-- Problem details --
Please output the listing that follows exactly, but keep all images out.

[The input — start]

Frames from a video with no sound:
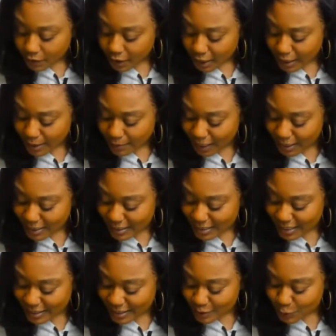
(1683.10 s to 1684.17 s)
For anybody
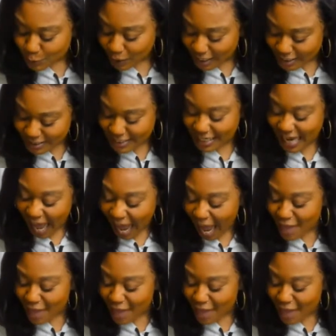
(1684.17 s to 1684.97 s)
that is waiting,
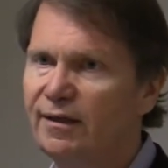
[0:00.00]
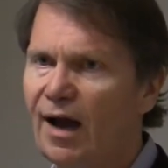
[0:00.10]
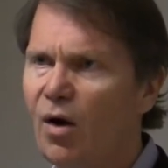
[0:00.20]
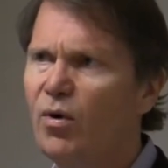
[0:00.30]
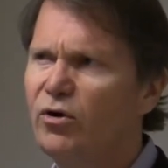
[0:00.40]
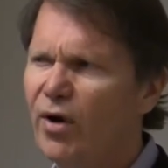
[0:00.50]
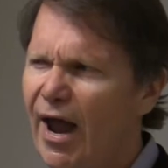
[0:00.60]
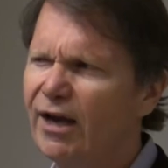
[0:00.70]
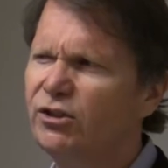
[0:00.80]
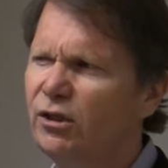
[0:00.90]
How are you
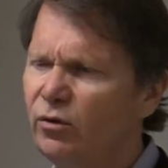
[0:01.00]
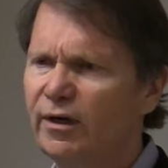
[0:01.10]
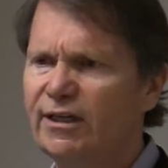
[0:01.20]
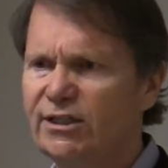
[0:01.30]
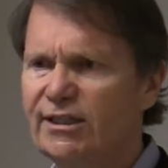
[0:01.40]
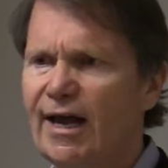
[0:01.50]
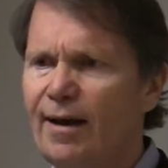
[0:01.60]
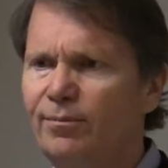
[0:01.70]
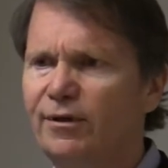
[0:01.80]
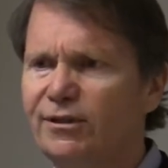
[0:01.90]
actually going to
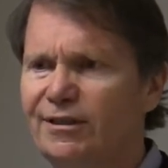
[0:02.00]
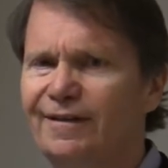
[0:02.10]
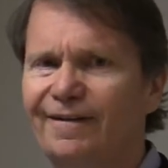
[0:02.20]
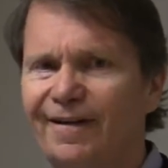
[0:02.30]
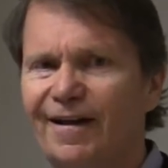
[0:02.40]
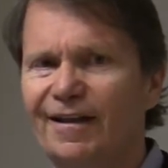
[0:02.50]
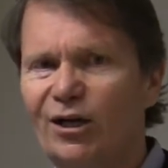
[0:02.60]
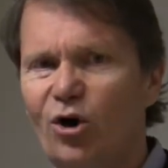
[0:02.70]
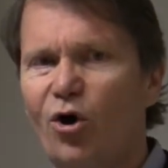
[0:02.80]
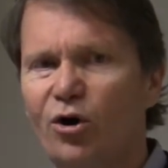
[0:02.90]
establish the
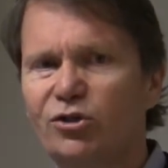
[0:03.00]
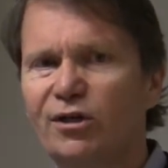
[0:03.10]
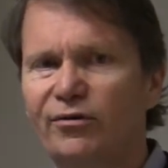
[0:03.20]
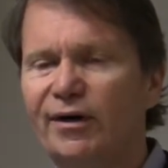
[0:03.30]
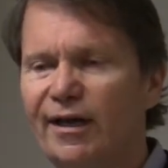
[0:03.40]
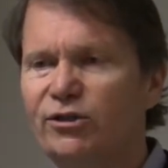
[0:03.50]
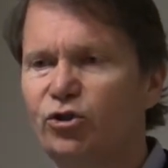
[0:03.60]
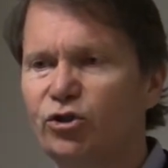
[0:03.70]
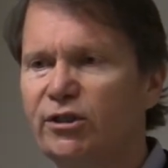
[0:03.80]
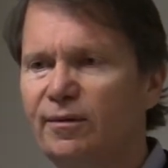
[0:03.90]
causal
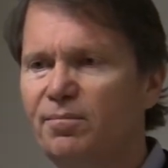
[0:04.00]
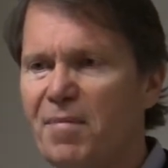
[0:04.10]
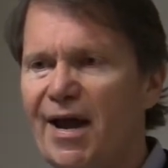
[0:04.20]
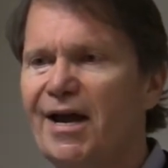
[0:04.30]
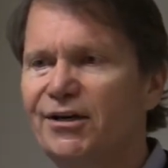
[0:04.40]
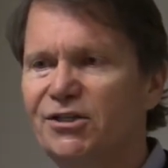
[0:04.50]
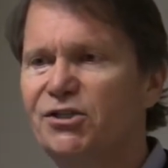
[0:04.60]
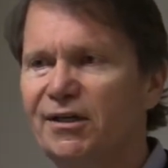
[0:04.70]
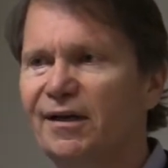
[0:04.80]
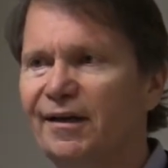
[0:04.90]
relationship
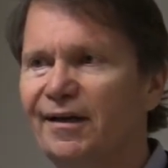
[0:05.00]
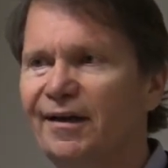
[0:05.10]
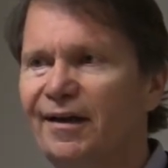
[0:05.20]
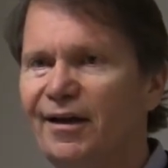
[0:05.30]
mechanistically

[The input — finish]

-- Answer below --
Frames from a video with no sound:
(1683.10 s to 1684.17 s)
For anybody
(1684.17 s to 1684.97 s)
that is waiting,
[0:00.00]
[0:00.10]
[0:00.20]
[0:00.30]
[0:00.40]
[0:00.50]
[0:00.60]
[0:00.70]
[0:00.80]
[0:00.90]
How are you
[0:01.00]
[0:01.10]
[0:01.20]
[0:01.30]
[0:01.40]
[0:01.50]
[0:01.60]
[0:01.70]
[0:01.80]
[0:01.90]
actually going to
[0:02.00]
[0:02.10]
[0:02.20]
[0:02.30]
[0:02.40]
[0:02.50]
[0:02.60]
[0:02.70]
[0:02.80]
[0:02.90]
establish the
[0:03.00]
[0:03.10]
[0:03.20]
[0:03.30]
[0:03.40]
[0:03.50]
[0:03.60]
[0:03.70]
[0:03.80]
[0:03.90]
causal
[0:04.00]
[0:04.10]
[0:04.20]
[0:04.30]
[0:04.40]
[0:04.50]
[0:04.60]
[0:04.70]
[0:04.80]
[0:04.90]
relationship
[0:05.00]
[0:05.10]
[0:05.20]
[0:05.30]
mechanistically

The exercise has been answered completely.